> [YOUR TASK] Please give back word for word the lines of the material below between the line containing "[11:15.91-11:16.91]" and the line containing "[11:24.91-11:25.91]", inclusive.

> [DATA IN THIS EXERCISE]
^^^^

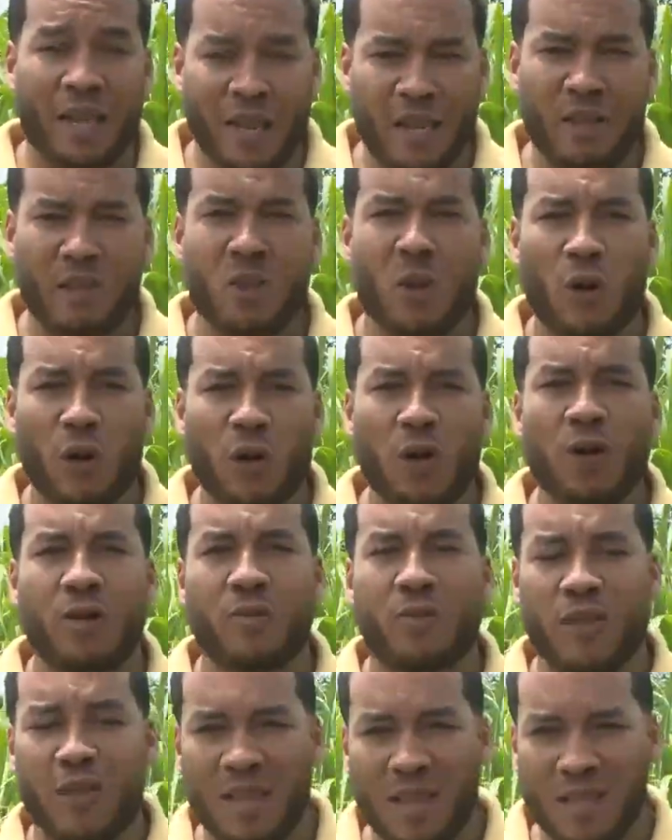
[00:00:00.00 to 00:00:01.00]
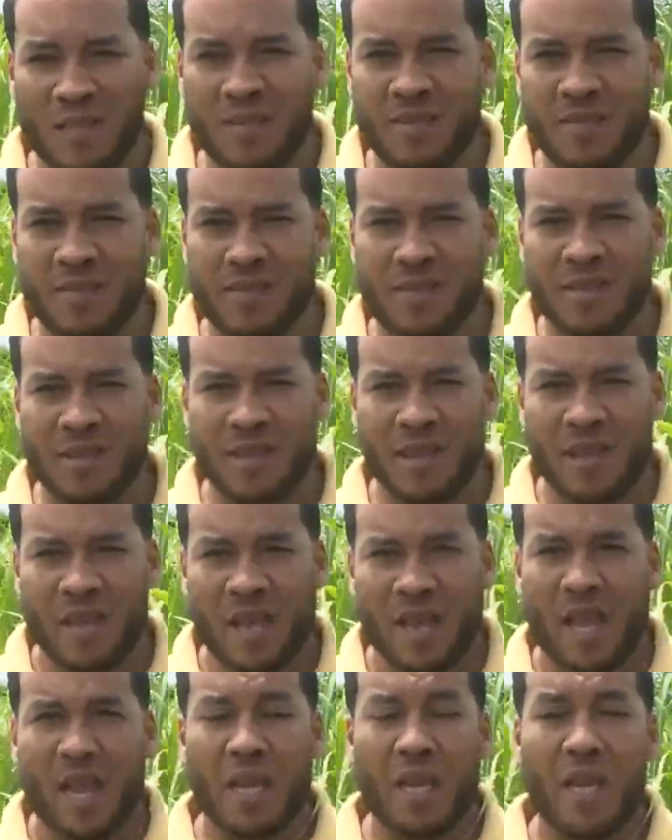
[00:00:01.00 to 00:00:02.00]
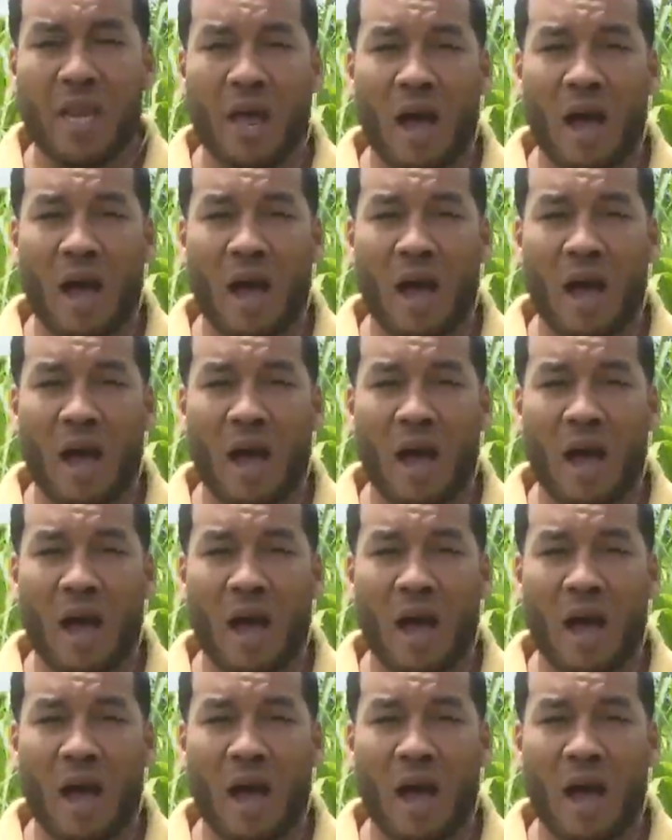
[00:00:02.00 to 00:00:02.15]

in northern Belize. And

^^^^

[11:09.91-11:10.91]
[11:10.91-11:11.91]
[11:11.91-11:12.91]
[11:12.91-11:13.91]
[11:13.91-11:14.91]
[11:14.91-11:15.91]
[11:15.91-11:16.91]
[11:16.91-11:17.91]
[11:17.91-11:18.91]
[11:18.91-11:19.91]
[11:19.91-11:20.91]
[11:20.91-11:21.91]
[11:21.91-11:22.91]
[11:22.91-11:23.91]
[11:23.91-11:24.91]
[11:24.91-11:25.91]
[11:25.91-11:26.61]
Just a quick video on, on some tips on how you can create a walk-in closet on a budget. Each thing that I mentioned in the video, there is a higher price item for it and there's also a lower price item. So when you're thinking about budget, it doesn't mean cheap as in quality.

^^^^

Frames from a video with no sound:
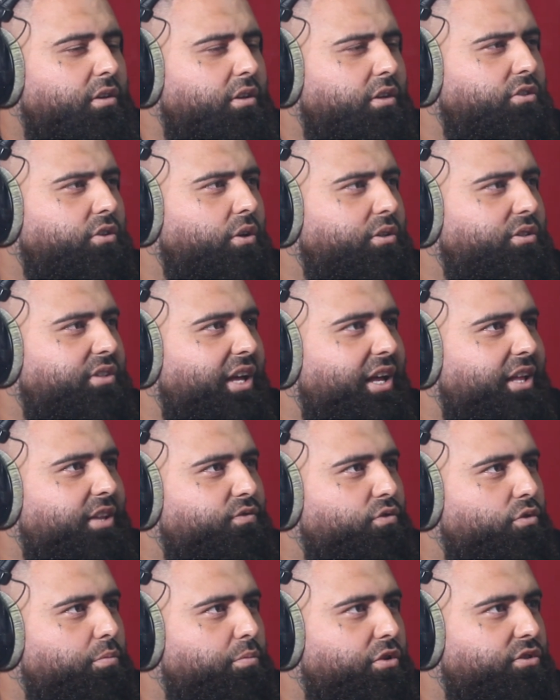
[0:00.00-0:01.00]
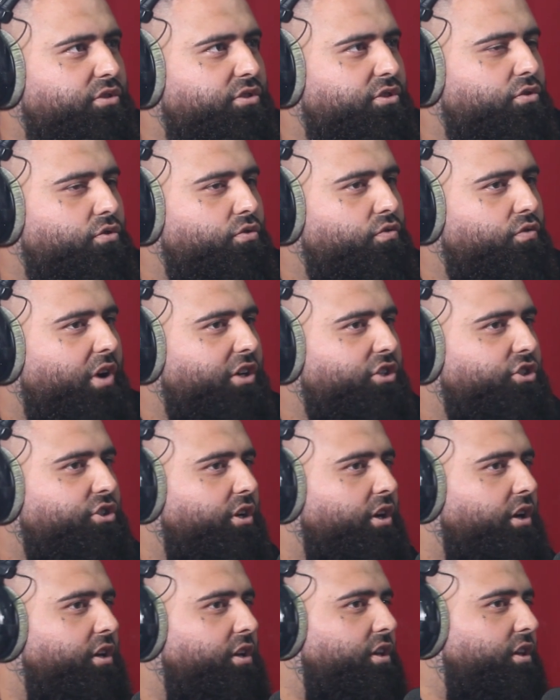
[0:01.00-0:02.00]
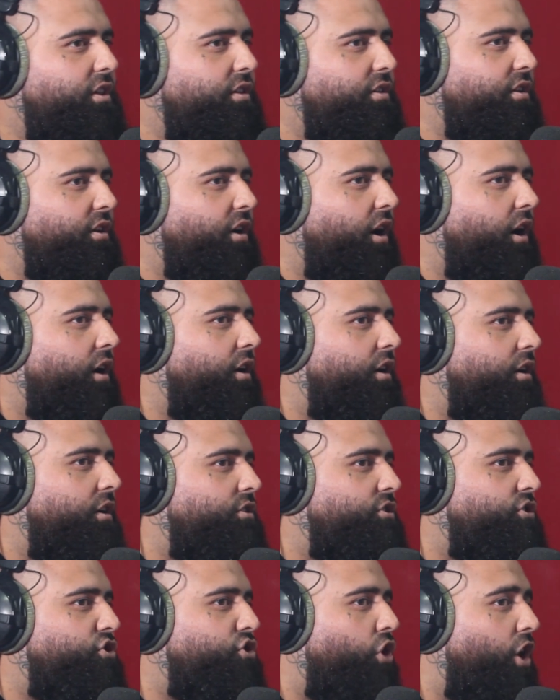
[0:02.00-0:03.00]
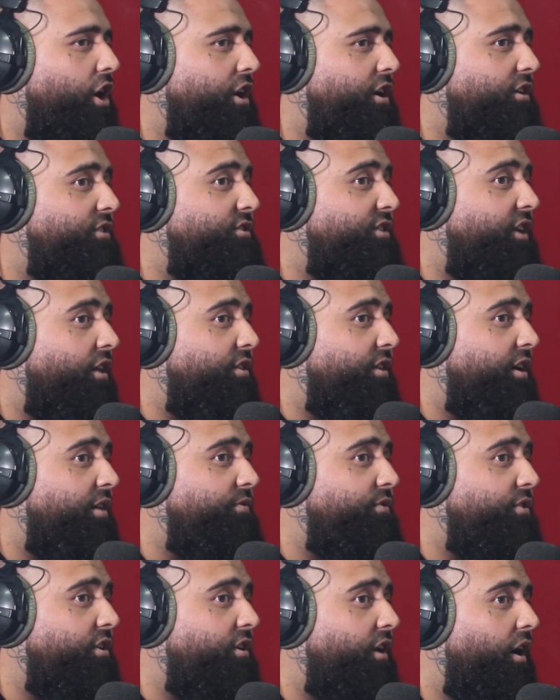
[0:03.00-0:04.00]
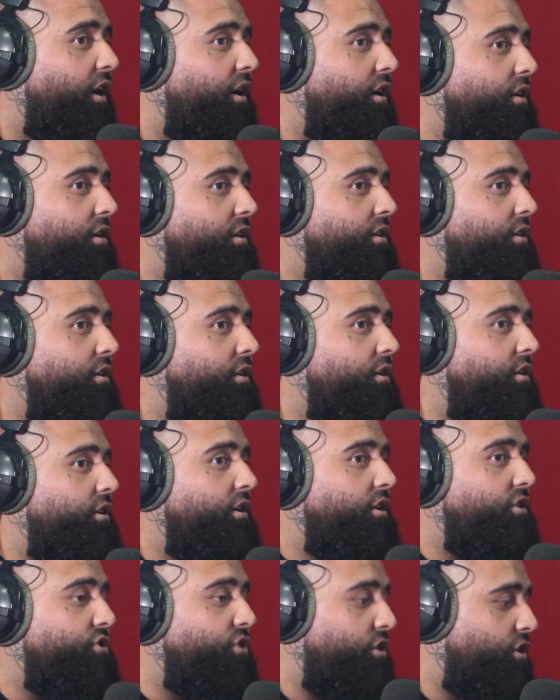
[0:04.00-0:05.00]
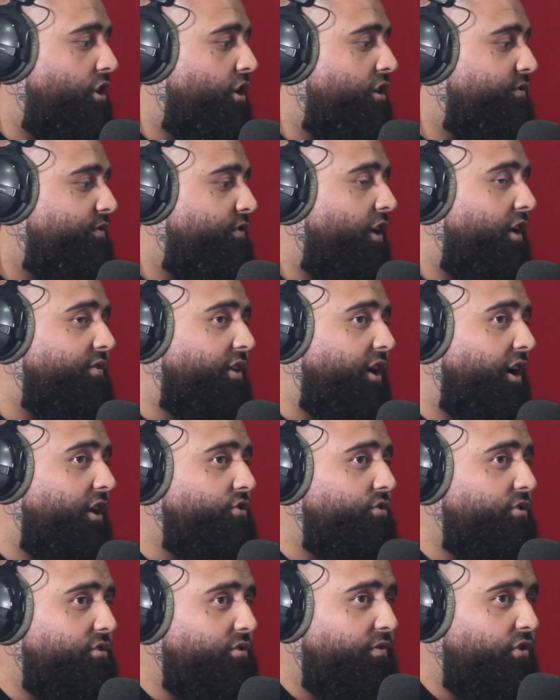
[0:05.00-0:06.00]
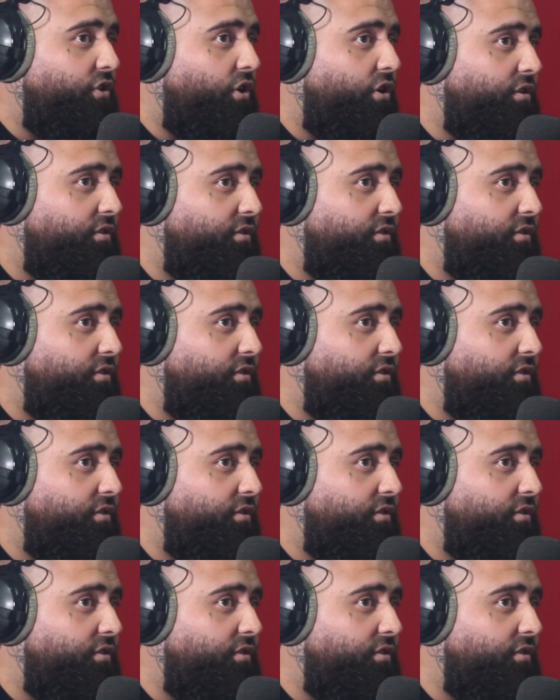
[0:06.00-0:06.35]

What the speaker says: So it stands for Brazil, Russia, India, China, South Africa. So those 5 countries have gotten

^^^^

> [OUTPUT OF THE TASK]
[11:15.91-11:16.91]
[11:16.91-11:17.91]
[11:17.91-11:18.91]
[11:18.91-11:19.91]
[11:19.91-11:20.91]
[11:20.91-11:21.91]
[11:21.91-11:22.91]
[11:22.91-11:23.91]
[11:23.91-11:24.91]
[11:24.91-11:25.91]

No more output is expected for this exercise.